3/ Redistribuons le pouvoir au sein des acteurs publics. Il  pourrait ici être question d’un nouvel acte de décentralisation – même si en la matière, il serait temps de chercher les leviers de coopération concrète plutôt que de raisonner en termes de transfert (Etat / collectivités) et de compétition (collectivités / collectivités). Un même mouvement nous semble nécessaire au sein de chaque service, de chaque administration, de la plus petite collectivité locale à l’Etat, pour reconnaître l’expertise des agents de terrain et leur donner les moyens de faire face. Ce qu’ils font, souvent malgré leur organisation et ses processus, de toute façon – a fortiori pour celles et ceux qui sont directement ou indirectement sur le pont face au covid-19. La modernisation de la fonction publique, au-delà de la loi, devrait passer par une discussion très sérieuse et concrète sur l’autonomie des agents, la valeur ajoutée de certains échelons hiérarchiques et sur les colossales forces incapacitantes qui oeuvrent dans et autour de la fonction publique.

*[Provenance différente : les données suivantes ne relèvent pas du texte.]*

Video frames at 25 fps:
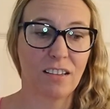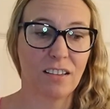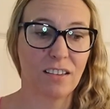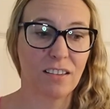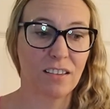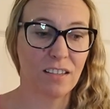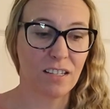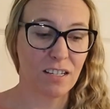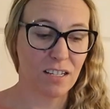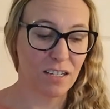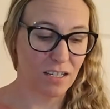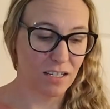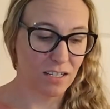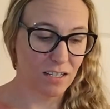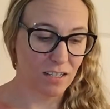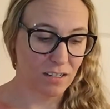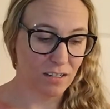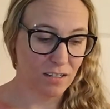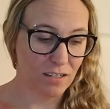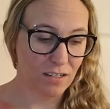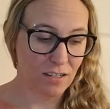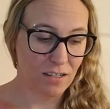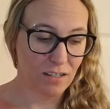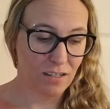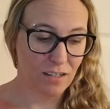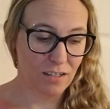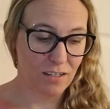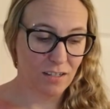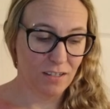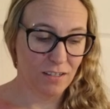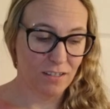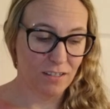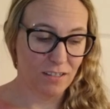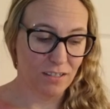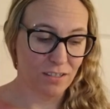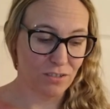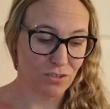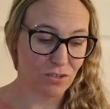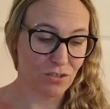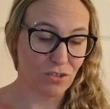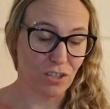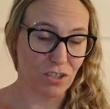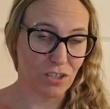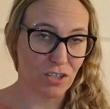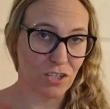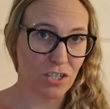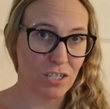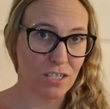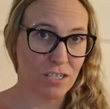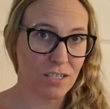the
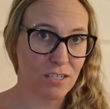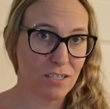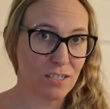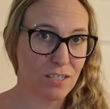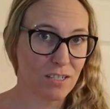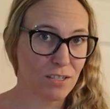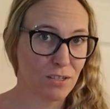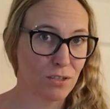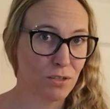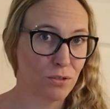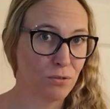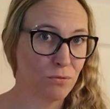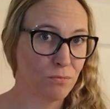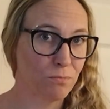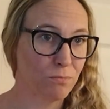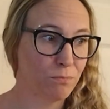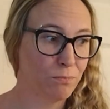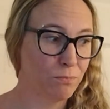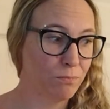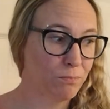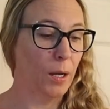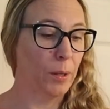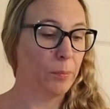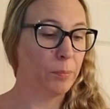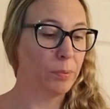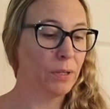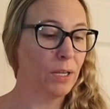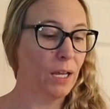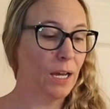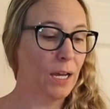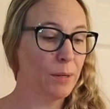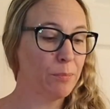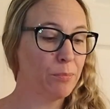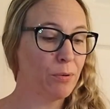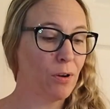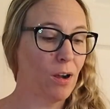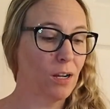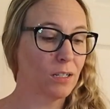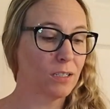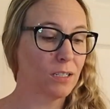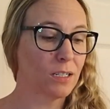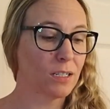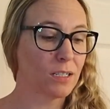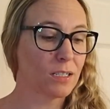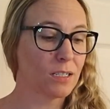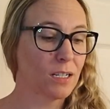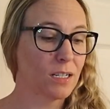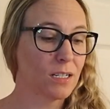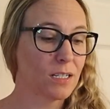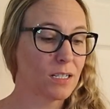instructions to apply
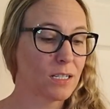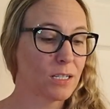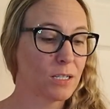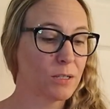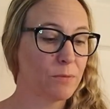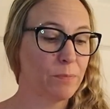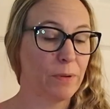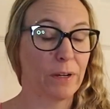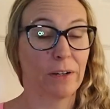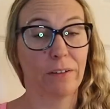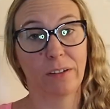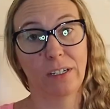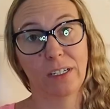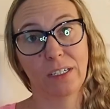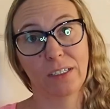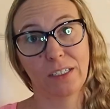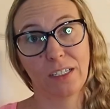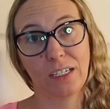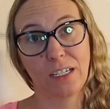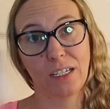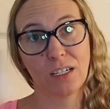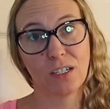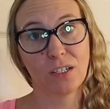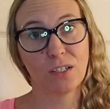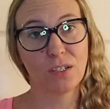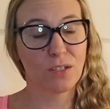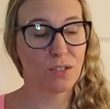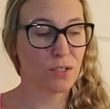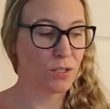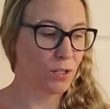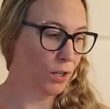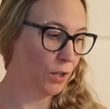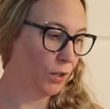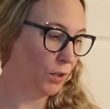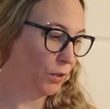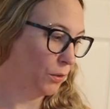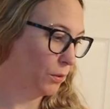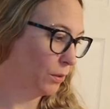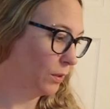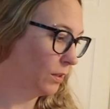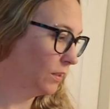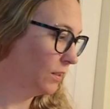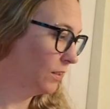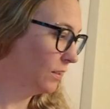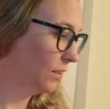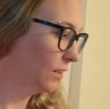product sparingly. So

Quels rapports avec la “relance” ?

Ils sont multiples.

D’abord, la reconnaissance de la capacité (et de la légitimité) des agents de terrain à innover utilement ouvre la possibilité à des démarches vertueuses de repérage, de partage et de capitalisation sur ces innovations – assez largement impensées en ce moment, par exemple à l’hôpital. Les réflexions ouvertes en maints endroits sur « le monde d’après » devraient aussi se nourrir de ces témoignages.

Ensuite, la pertinence, dans le détail, des différentes mesures en direction des personnes et des entreprises dépendra largement des dispositions et des marges de manoeuvre de celles et ceux, dans les DIRECCTE, dans les agences Pôle emploi, à l’accueil des Mairies, qui auront la tâche de les expliquer et de les mettre en oeuvre concrètement (l’importance des “formes de la réforme”, toujours…).

Enfin, la mobilisation générale pour la “reconstruction” ne sera possible que si elle suscite chez tous-tes de l’enthousiasme et du désir. 

4/ Donnons-nous les moyens de concevoir et mettre en oeuvre cette relance par le secteur public. Au niveau de l’Etat central, les fonctions d’anticipation (France Stratégie, qui publie d’ailleurs une bonne note sur les services publics dans et après la crise), de transformation de l’action publique (DITP, DINUM) et d’ingénierie au service des territoires et de leur cohésion (ANCT – si jeune et manquant déjà de souffle malgré les ressources qui s’y trouvent, notamment côté ex-Agence du numérique) sont éclatées. Pour aller au bout de la logique, les services qui gèrent les femmes et les hommes (DGAFP, MCD), les lieux (DIE), les achats (SAE)…sont également concernés. Pour ne pas se lancer dans un énième mécano institutionnel et en l’absence de capacité de pilotage politique fort d’un ensemble regroupé, il faut a minima profiter du site de Ségur, partagé par beaucoup, pour faire travailler réellement ces entités ensemble, en faisant une place aux collectivités locales (au-delà de leurs associations) et à la société civile dans les discussions et dans les projets. L’incubateur de services numériques pour les territoires, conjoint à l’ANCT et à beta.gouv (DINUM), est une expérience à suivre de près à cet égard.

En guise de conclusion, un souhait : que l’hommage rendu chaque soir aux soignant-e-s en 2020, comme on avait pu applaudir nos policier-e-s en 2015, trouve sa traduction politique – non pas seulement dans les  urnes, mais aussi dans la  conception que chacun-e a de l’action publique et de ses transformations. Que le lien soit fait entre ces corps en première ligne et ces questions, y compris dans le contexte du plan de relance : les sommes dépensées peuvent facilement perdre tout lien concret avec l’entendement commun. Les investir aussi dans ce que nous avons de commun et de concret, l’action publique et ses représentants sur le terrain, on  se donnerait les moyens de gagner sur plusieurs tableaux : relancer la vie, préparer l’avenir et permettre à chaque Français de faire l’expérience tangible que “tout” ne va pas “aux autres”.